One of the latter asks about Sussan Ley, who has in effect breached cabinet solidarity by saying she wants to junk the Medicare freeze but Treasury and Finance won’t let her; it’s a government decision, Morrison says, and for him such hard decisions are a point of pride, unlike Shorten, who every time he opens his mouth is spending your money, spendometer, etc etc etc. Indeed, Labor has a “black chasm” in its fiscal plans, he insists, an example either of Black Hole Inflation (a phenomenon in which the claimed size of budget black holes must grow significantly every election for anyone to take notice) or the Treasurer has been inspired by the pit he’s just looked into. For a government that pushed spending beyond the level Kevin Rudd used to tackle the financial crisis, it’s pretty funny stuff, but truth is the first casualty of cliches, or something. Mildly bored, I snap a selfie in my high-vis gear and tweet it, notionally a “become all that I hate” moment, except I already reached that point some decades ago.

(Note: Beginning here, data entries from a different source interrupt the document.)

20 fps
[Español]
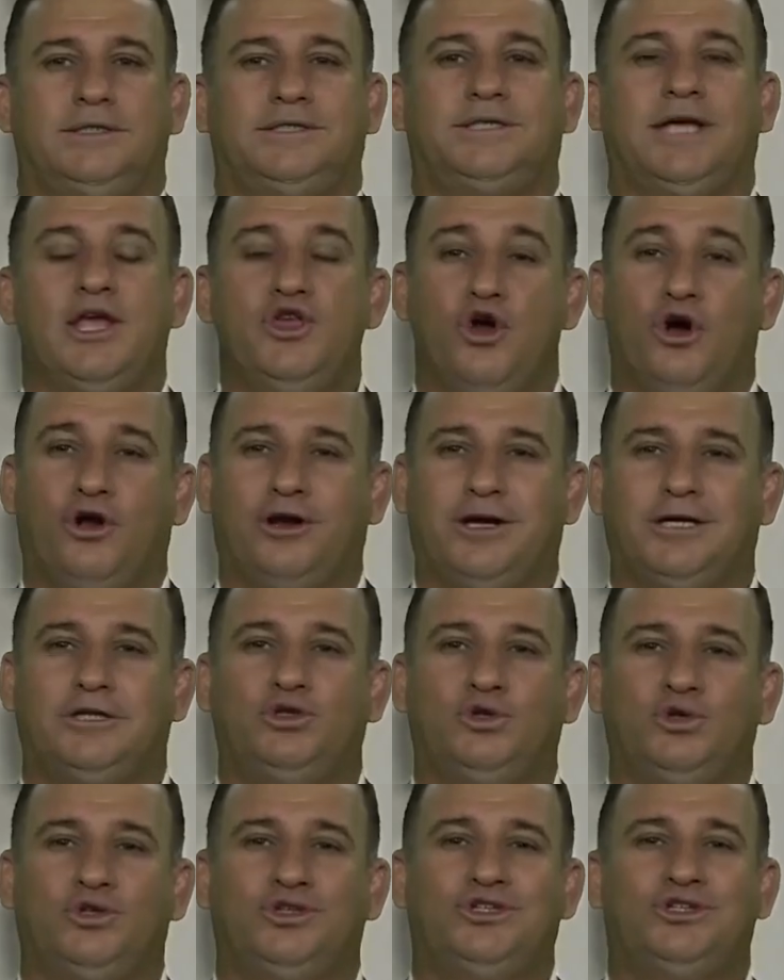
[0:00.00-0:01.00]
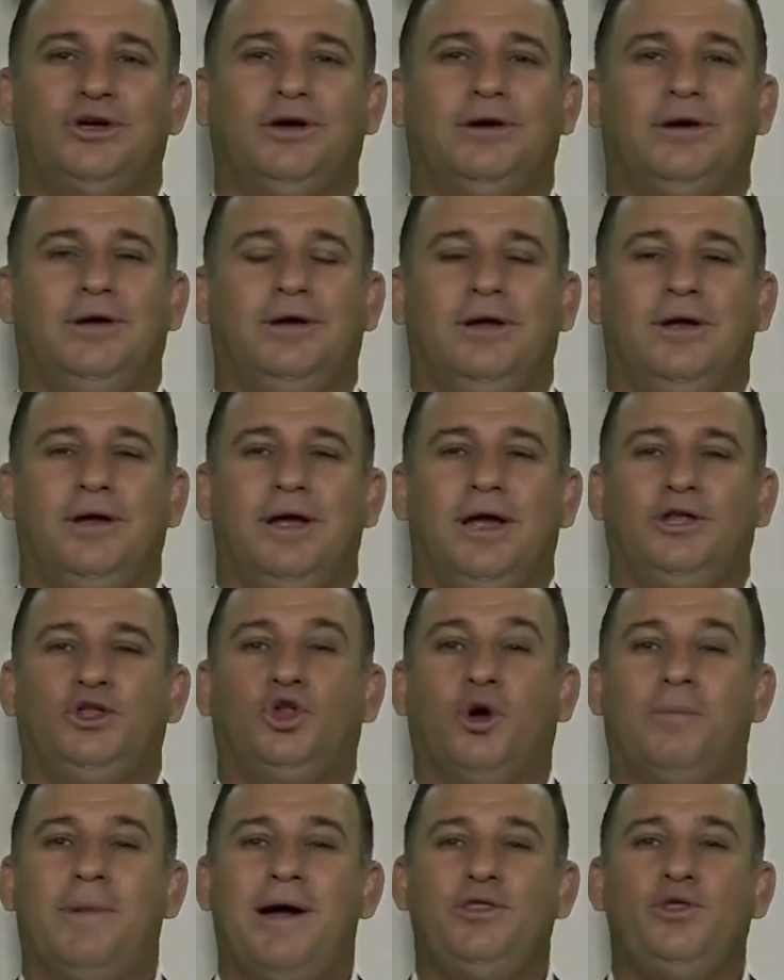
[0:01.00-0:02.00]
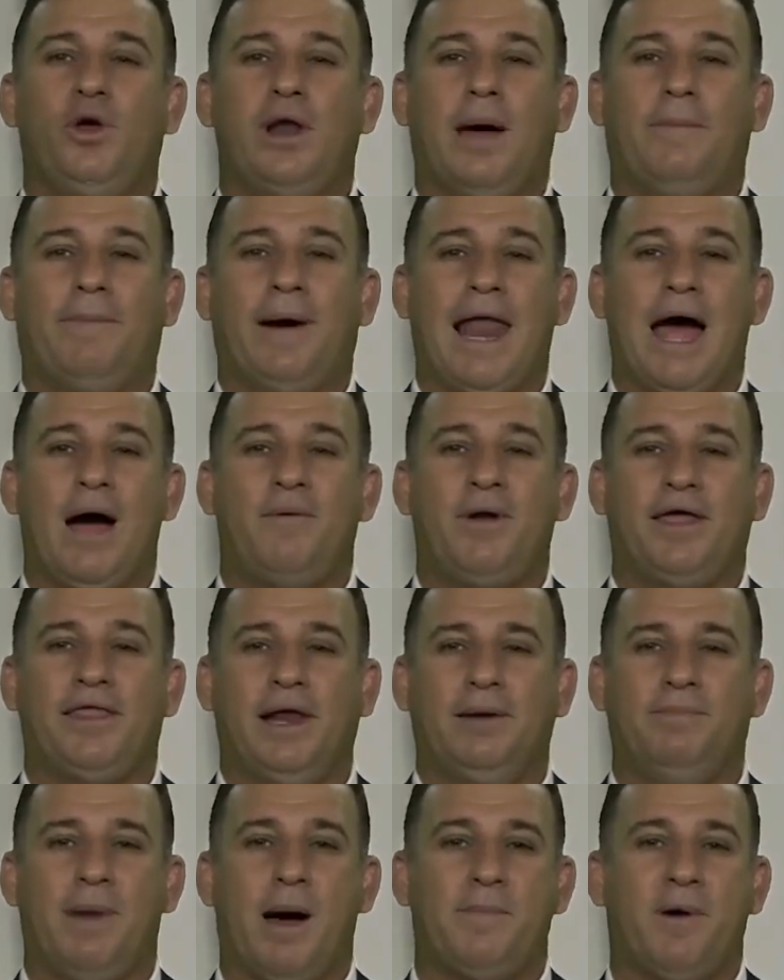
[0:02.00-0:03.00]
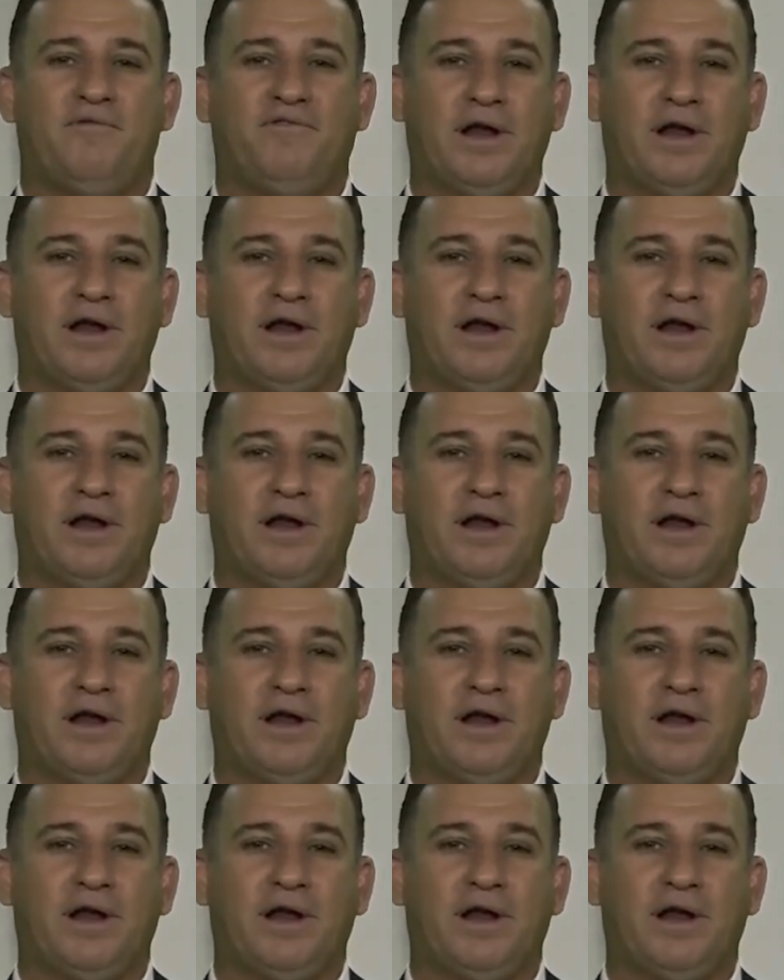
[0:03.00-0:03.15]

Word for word: Señor Jesús, tomando las palabras del Papa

Hypocritical writer who railed at election campaign hi-vis wear dons hi-vis wear pic.twitter.com/QtjORU4tUe
— Bernard Keane (@BernardKeane) May 23, 2016
The WestConnex staff — blank faced and doubtless bemused behind sunglasses (or are they safety eyewear?) — are left to the task of boring under the inner west, while the politicians and media head off to bore everyone else. On the return to the more familiar geography of Maroubra — Crikey’s temporary Sydney abode — I take the Cross City Tunnel, an opulently expensive road project that, despite the often absurd congestion above it, is almost empty for much of the day: the main reason why its original owners went bust. Hopefully a better fate awaits WestConnex. But it magnifies the feeling that the entire campaign is inside an acoustic shed, carefully shielded from the real world and an indifferent populace, while the busy work of consuming the past continues apace.
OMG! It’s Bernard Rundle.
We’ve all disappeared into that black hole.
(Excellent hi-vis BTW)
I came here (late to the party, having been away) to make this very comment. It seems several have made the same observation!
Hey Bernard, although I enjoyed the tone and general boredom of these terrible pollies, I would have thought that it would worth understanding something of the westconnex plans might be important for a political journo in Sydney. A bit of a black chasm wouldn’t you say?

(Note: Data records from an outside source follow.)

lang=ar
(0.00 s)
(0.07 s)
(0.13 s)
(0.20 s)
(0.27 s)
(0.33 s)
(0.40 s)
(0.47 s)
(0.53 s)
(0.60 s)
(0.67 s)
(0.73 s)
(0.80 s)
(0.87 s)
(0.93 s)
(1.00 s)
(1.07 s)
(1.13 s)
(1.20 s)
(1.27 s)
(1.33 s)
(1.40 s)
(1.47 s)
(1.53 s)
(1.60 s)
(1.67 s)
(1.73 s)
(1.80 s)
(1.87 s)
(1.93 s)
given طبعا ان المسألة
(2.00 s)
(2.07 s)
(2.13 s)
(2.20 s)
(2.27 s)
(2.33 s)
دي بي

I prefer Bernard’s earlier gonzo outing, where he went to an ALP event in Brisbane, ate too many party pies and developed a headache.
“carefully shielded from the real world and an indifferent populace”, except in this instance relative to WestConnex, the population is not indifferent. A significant portion of the population impacted by this project do not want it to go ahead, and have voiced their opposition loudly. Except most of the impacted population live in seats dominated by either Labor or the Greens, so how much impact on state and federal do you think this will have???
Scrott throwing stones at a construction site?
Wish you could’ve asked him about that other funny time when Feeney and Stuart Robert had to pay back TA after slugging us plebs the cost of staying at Crown Casino after attending the Steve Irons (Member for Swan?) wedding back in October 2011 … oh wait a minute?
Or how much Irons paid back for staying 130 odd nights in Melbourne (where his intended resided?) over two years?